The first is “adversarial training,” commonly referred to as “adversarial machine learning.” The high-level takeaway is that adversarial training involves machine learning (scanning images, for instance) with a heavy bent towards security – something very important to Apple.

Adversarial training is often used (however effectively) for spam filtering. But given how iPhone and iPad users are currently suffering a spat of calendar spam, it seems Apple’s machine-learning technique for murdering spam isn’t fully implemented internally just yet. Whoops!

Joking aside, adversarial training adds a bit of “self-doubt” to machine learning. It attempts to bork algorithms and attack systems in order to discover vulnerabilities and weaknesses, which (in Apple’s image detection universe) can be used to help Siri correctly identify items in images more often than the competition.

Second, Apple is implementing “Simulated and Unsupervised” learning (S+U). In the paper, the company details its aim with S+U: “The task is to learn a model to improve the realism of a simulator’s output using unlabeled real data, while preserving the annotation information from the simulator.” It also utilizes Generative Adversarial Networks, which tries to parse labels the A.I. associates with an image and compare them to the image itself without using vector scanning, which often misidentifies people or objects.

“We develop a method for S+U learning that uses an adversarial network similar to Generative Adversarial Networks (GANs), but with synthetic images as inputs instead of random vectors,” the paper continued. “We make several key modifications to the standard GAN algorithm to preserve annotations, avoid artifacts and stabilize training: (i) a ‘self-regularization’ term, (ii) a local adversarial loss, and (iii) updating the discriminator using a history of refined images.” According to Apple, this enables the generation of highly realistic images.

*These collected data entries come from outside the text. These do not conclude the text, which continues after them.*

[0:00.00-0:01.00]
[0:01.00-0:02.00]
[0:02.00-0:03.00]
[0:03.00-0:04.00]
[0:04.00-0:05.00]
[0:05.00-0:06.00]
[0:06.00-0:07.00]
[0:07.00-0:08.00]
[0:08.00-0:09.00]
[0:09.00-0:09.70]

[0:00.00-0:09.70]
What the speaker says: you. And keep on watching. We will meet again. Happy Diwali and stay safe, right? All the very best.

“We quantitatively evaluate the generated images by training models for gaze estimation and hand pose estimation,” the paper added. “We show a significant improvement over using synthetic images, and achieve state-of-the-art results on the MPIIGaze dataset without any labeled real data.”

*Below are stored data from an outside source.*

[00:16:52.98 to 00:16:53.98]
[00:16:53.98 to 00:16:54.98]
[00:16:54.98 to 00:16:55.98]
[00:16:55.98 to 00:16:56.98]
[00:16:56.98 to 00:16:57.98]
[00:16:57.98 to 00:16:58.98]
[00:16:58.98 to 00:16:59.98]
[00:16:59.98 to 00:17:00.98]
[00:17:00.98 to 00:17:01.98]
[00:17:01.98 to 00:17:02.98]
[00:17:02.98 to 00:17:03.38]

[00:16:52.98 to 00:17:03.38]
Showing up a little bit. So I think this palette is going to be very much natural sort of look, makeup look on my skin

The English version: Apple is taking on A.I. slowly in an effort to build a more perfect model that examines actual objects and images. Rather than sprinting hard into the realm of generalizations, like some other tech firms, Apple realizes A.I. is a marathon, and is willing to hold Siri back in these early stretches in an attempt to make it that much more effective.

Apple Is Just Getting Started

The surprising thing is that Apple published a paper at all. It kept its A.I. work mum for so long, many wondered if the company was having trouble attracting specialized talent in artificial-intelligence platforms; those who participate in A.I. and machine learning want to publish their findings and contribute to the community. Although Apple prefers to keep its intellectual property under wraps as much as possible, it eventually had to concede to its experts’ desire to publish.

Our takeaway from the paper should be that Apple is still Apple: unwilling to waver on security and privacy, and tightly controlled when it comes to opening up about what it’s really doing. What we can glean from all this is that Apple is serious about A.I. for the long haul.